Six living beings pee in Messy House. I’m sure that means at least 2 gallons a day of urine are passing through to the toilet, the yard, the carpet, or a bed.
That’s a lot of damn piss. And I’m getting used to the smell.
The 4-year-old is completely potty trained and wears panties to bed.

The 3-year-old is completely potty trained when she remembers to go and wears panties is back to wearing pull-ups to bed after two straight nights of peeing in her sleep.

The 12-year-old dog pisses outside most of the time, pisses on the floor when it rains, pisses on the floor to spite us, and pisses in her cage and has been caught licking up her own pee.

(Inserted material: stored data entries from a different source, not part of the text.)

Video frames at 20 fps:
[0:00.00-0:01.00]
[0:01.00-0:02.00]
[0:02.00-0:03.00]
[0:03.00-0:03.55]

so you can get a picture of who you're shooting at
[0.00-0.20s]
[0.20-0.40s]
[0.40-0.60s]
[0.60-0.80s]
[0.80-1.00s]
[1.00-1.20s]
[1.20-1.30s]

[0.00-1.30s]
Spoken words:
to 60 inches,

The 9-year-old dog pisses outside most of the time, pisses on the floor when she’s scared, pisses on the floor and wags her tail in it when a visitor bends down to pet her, pisses on the floor when it rains, and pisses on the floor to spite me.

The 32-year-old man pisses in the toilet.

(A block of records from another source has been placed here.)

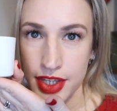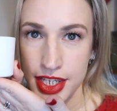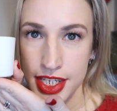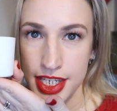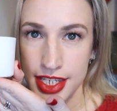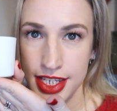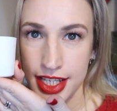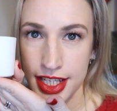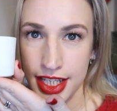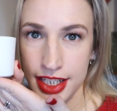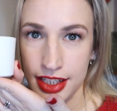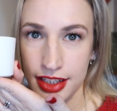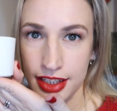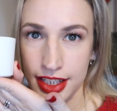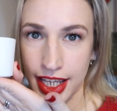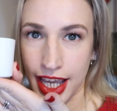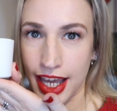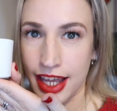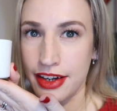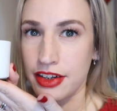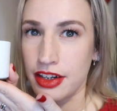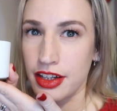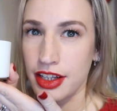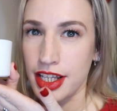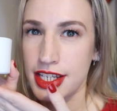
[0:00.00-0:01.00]
this is a little
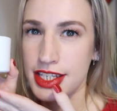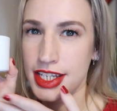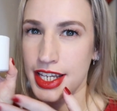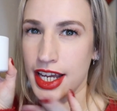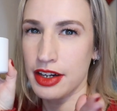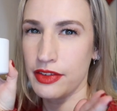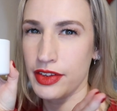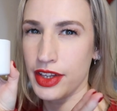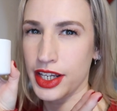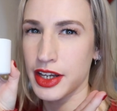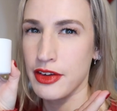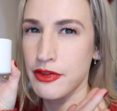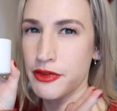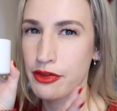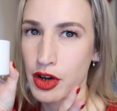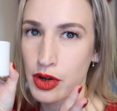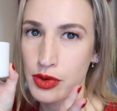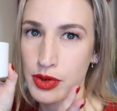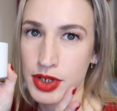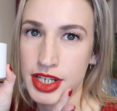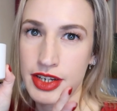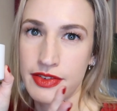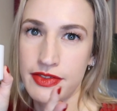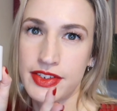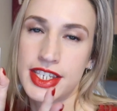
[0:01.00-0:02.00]
candle. It's kind of like a
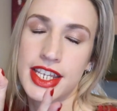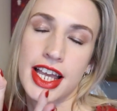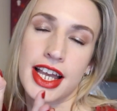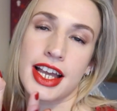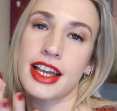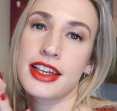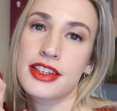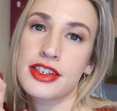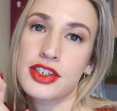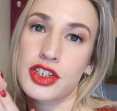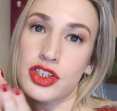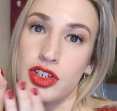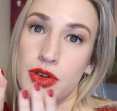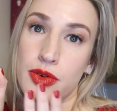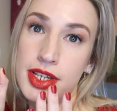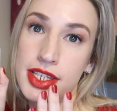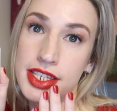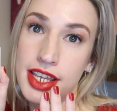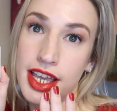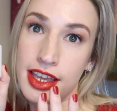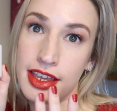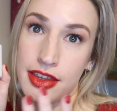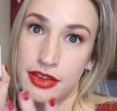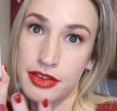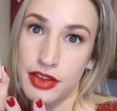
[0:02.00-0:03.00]
votive size. So it's
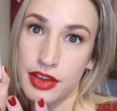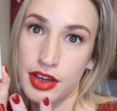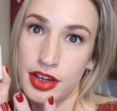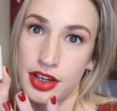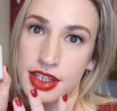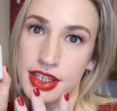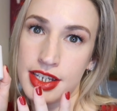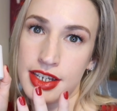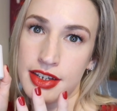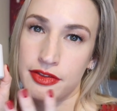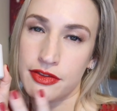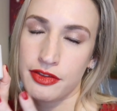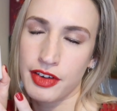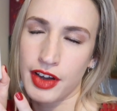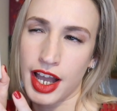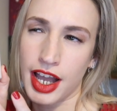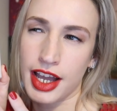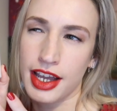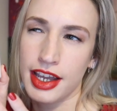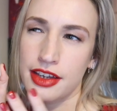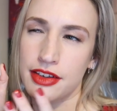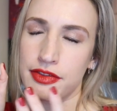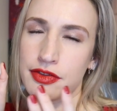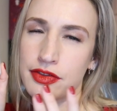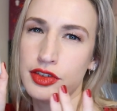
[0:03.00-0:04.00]
a
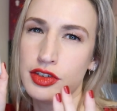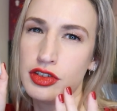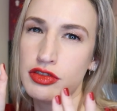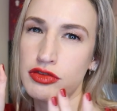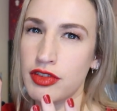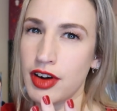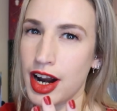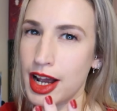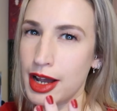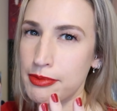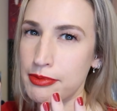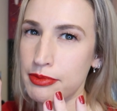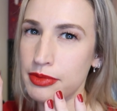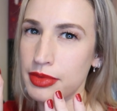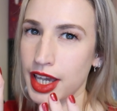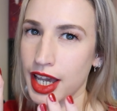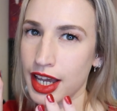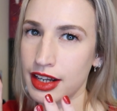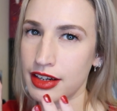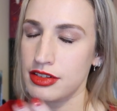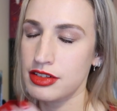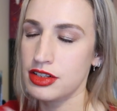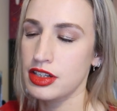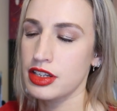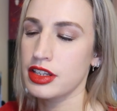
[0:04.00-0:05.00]
35 gram
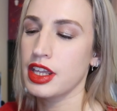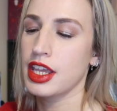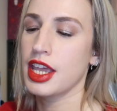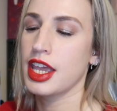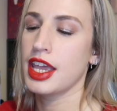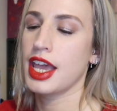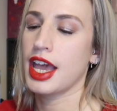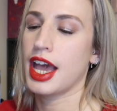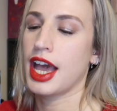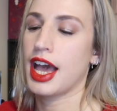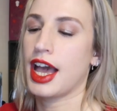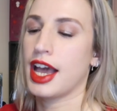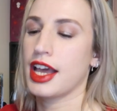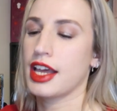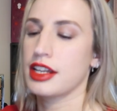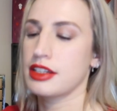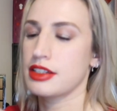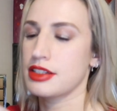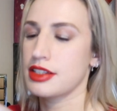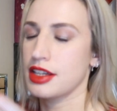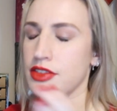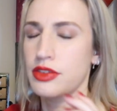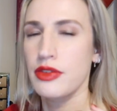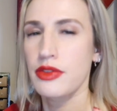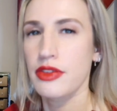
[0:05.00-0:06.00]
candle.
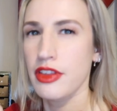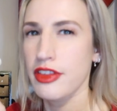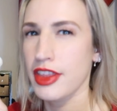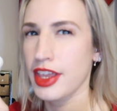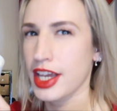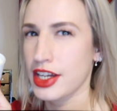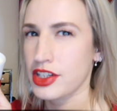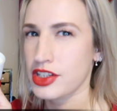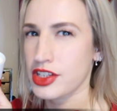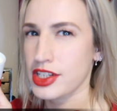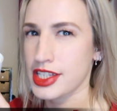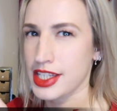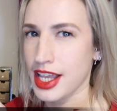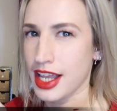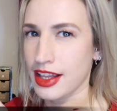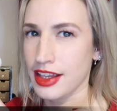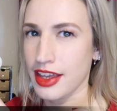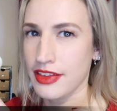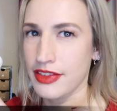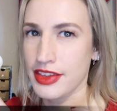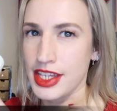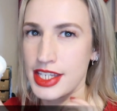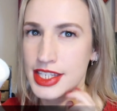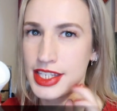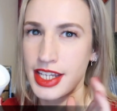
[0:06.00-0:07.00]
And I don't think they actually sell it
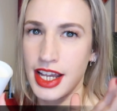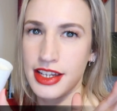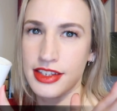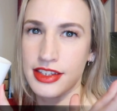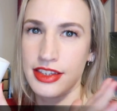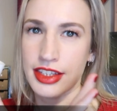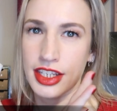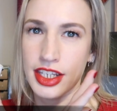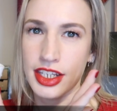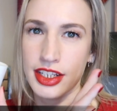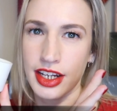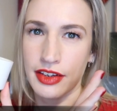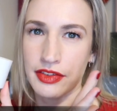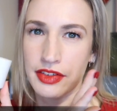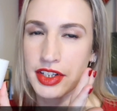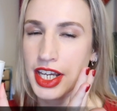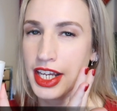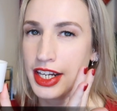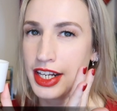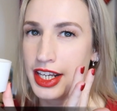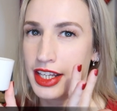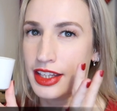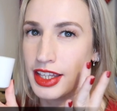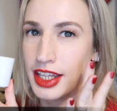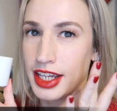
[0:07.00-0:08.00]
in this size. I think you'd have to
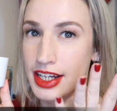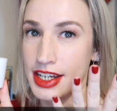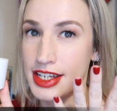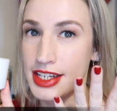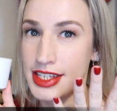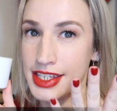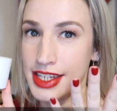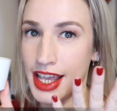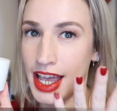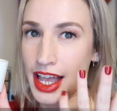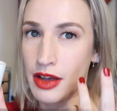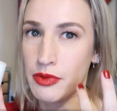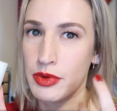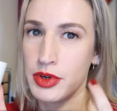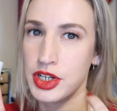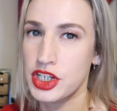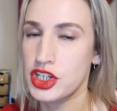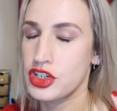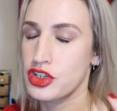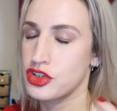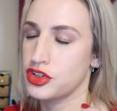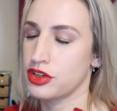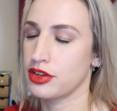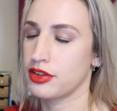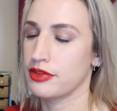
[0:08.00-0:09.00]
get it in like a set, which
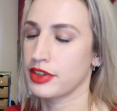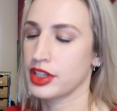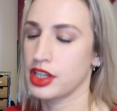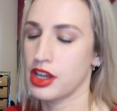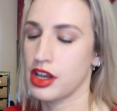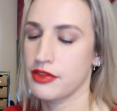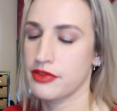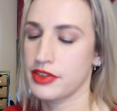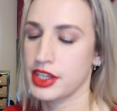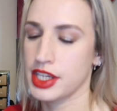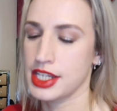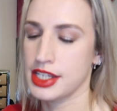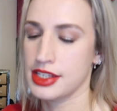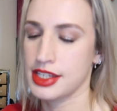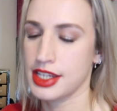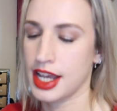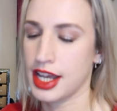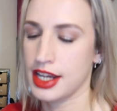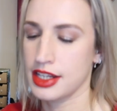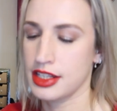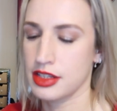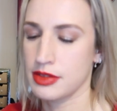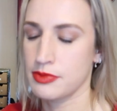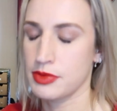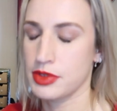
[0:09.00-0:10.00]
is true of a lot of these
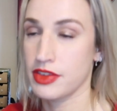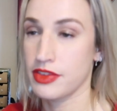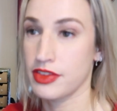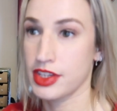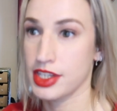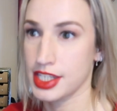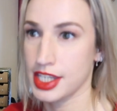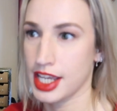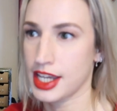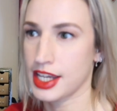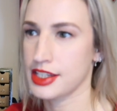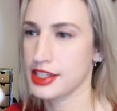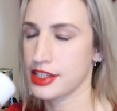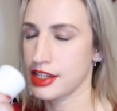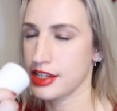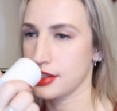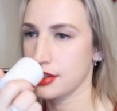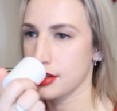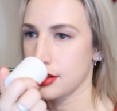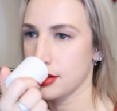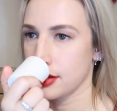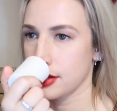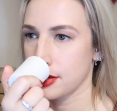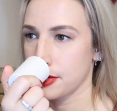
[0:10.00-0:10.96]
items and the sizes.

The 32-year-old woman pisses in the toilet.

Now, I ask you, dear tens of readers, when you see a duck-shaped puddle of piss on the floor in your hallway, who of the five above (obviously you can count me out) got their nose rubbed* in it?
*I’m no dummy – I know not to rub a man’s/kid’s/dog’s nose in the piss. Rather, you whack the man/kid/dog in the butt with a rolled newspaper.